Photo by Cody Bralts
I have some time off from my day job coming up, which I’m hoping to use to clear out all kinds of clutter and detritus. There is the closet upstairs, there is the basement, and there is my brain; all three need some help. I also hope to write quite a bit, and clean up the yard a bit, and read and sleep a bit. I might even get to House Pet‘s place this weekend if I can swing a vehicle. It’ll be good to have some time away from my office.
This weekend I spent some time thinking about Talk Talk and Mark Hollis, the band’s singer, as I often do. I blame iTunes for the frequency of these thoughts, as all of the band’s albums, a live thing, and MH’s solo record come up in the old iTunes DJ feature on the regular. This weekend I was mostly listening to Talk Talk’s Live in London release (1986) and was blown away. Again. In a different way than I was last time. I listen to the damn thing about twice a month, and every time it sends me into a different space than the time before.
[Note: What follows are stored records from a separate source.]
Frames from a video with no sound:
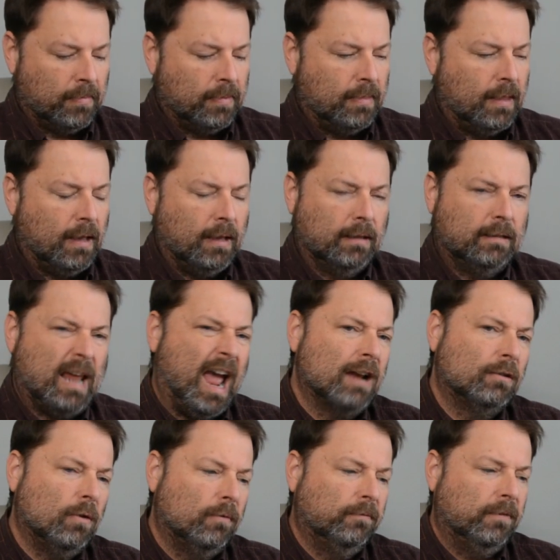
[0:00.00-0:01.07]
The
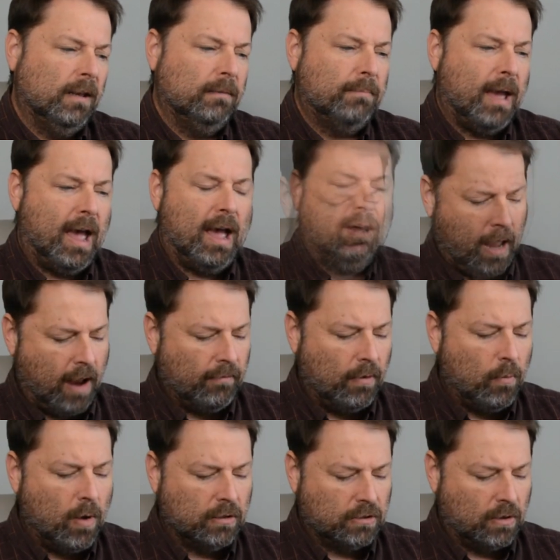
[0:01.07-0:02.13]
tactile feedback, every
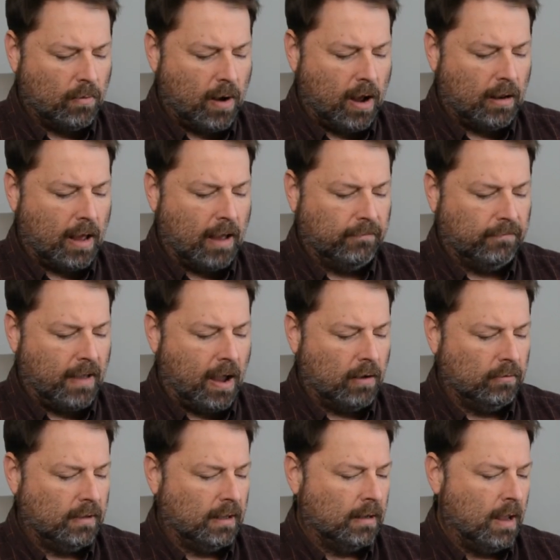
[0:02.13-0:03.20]
once in a while I
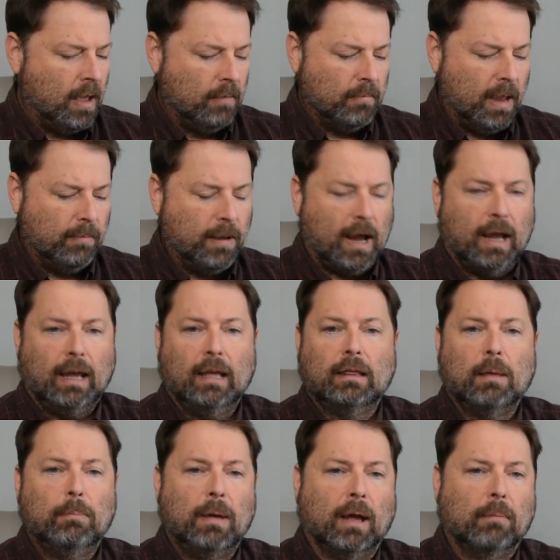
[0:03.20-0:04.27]
found that maybe I hit
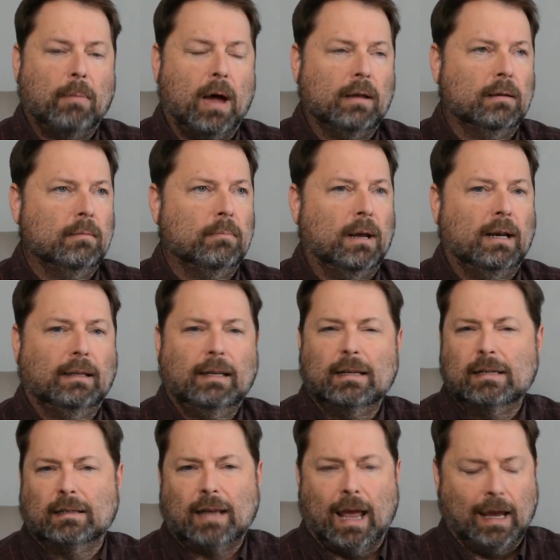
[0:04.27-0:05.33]
the pick button, but it
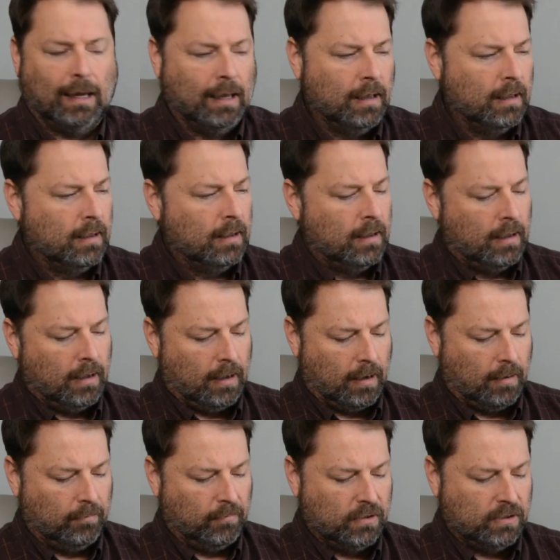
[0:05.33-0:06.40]
didn't take.
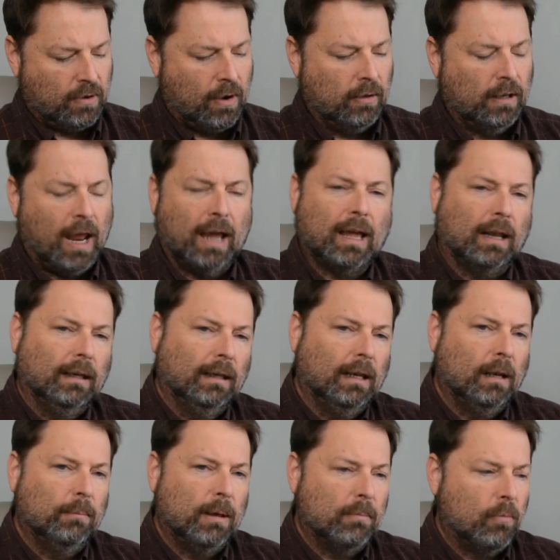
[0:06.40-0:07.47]
Um, so I'd like a
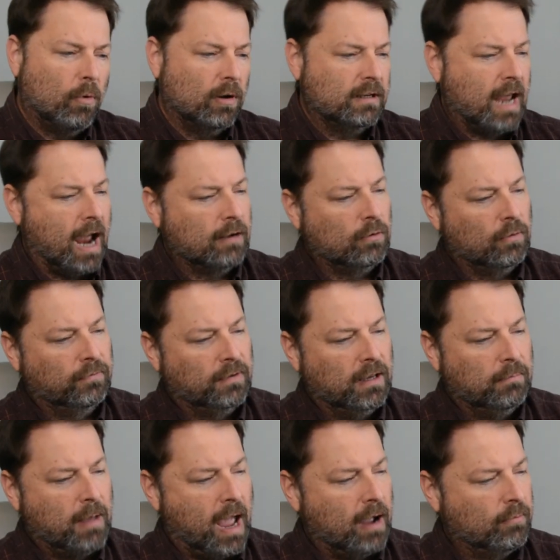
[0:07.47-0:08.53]
little bit more tactile
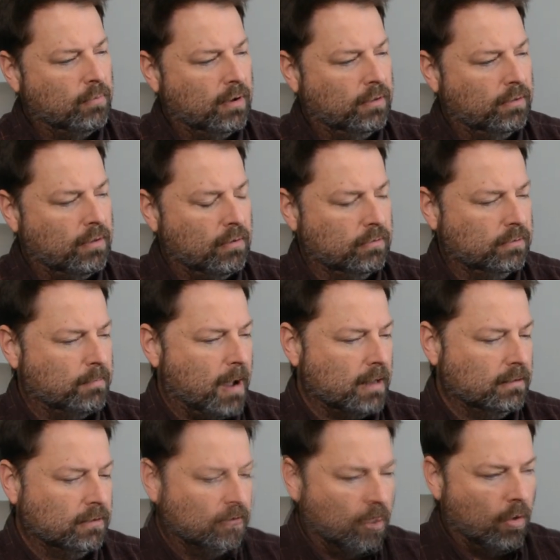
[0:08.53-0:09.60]
feedback with those
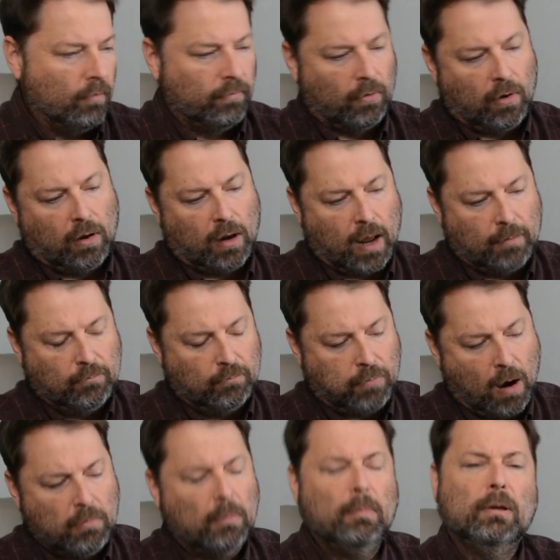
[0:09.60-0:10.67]
buttons. Overall, I'm
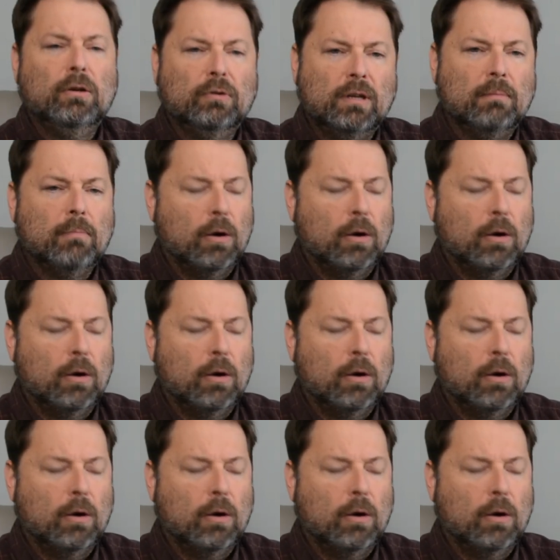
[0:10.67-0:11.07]
probably using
I found Talk Talk the same way many people my age in the early 80s in the US found them: on MTV, with this video. A couple of years later, there was this video, and then this fantastic video. Then, later, there was this:
Fast forward many years. A couple of years ago, I discovered some video for the aforementioned Live in London performance:
… and realized that they were far more awesome than I ever realized. O, to have been there in 1986! It still sounds great. As in, I’m playing this stuff right now and it sounds fabulous. Just last night I was reading something, somewhere, on the internet, that said Hollis and Co. might have used Steve Winwood’s “Spanish Dancer” (from Arc of a Diver, 1980) as a bit of a template for some of the sounds/moods on The Colour of Spring. Some might disagree, but considering Winwood played on The Colour of Spring (Steve Winwood! From Blind Faith and Traffic!), I wouldn’t say it’s too far off.
Talk Talk went on to mess with everyone’s minds by releasing ambient, so-called “post-rock” stuff long before anyone knew what to do with such a thing (Spirit of Eden and Laughing Stock, 1988 and 1991, respectively). This is “I Believe in You” from 1988:
I hear Winwood’s influence here, too, just a bit. Phrasing, maybe. It could be all that piano. I bet Mark Eitzel of American Music Club gave this song a spin more than a few times. Gorgeous.
Mark Hollis released a self-titled solo record in 1998. I remember the day it arrived at Parasol, where I was working at the time. It was wintry and cold outside and, after I liberated it from the delivery box and put it in the CD player, it sounded like Mark Hollis’ head was in the speaker right near my desk – that voice. That voice! It remains an extraordinary piece of music; it’s spare, with just a suggestion of warmth and light… very much the sound of late winter for me. There was no tour.
Now… nothing. He’s disappeared, retired from the music business, no website, no farewell, nothing. It seems so old-fashioned, this notion of falling off the face of the earth, disappearing. Can people really do that these days?